[Stored data]
Start of Block

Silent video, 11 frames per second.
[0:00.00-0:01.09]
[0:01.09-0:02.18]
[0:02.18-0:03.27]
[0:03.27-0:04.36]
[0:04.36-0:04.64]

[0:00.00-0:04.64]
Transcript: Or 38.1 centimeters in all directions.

End of Block
Start of Block

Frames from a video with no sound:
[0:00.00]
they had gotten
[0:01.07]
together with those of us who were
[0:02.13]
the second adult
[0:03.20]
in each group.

End of Block

→ **About this exercise**
Lines of the data above that include the string "video" must each be copied.

→ **Your solution**
Silent video, 11 frames per second.
Frames from a video with no sound:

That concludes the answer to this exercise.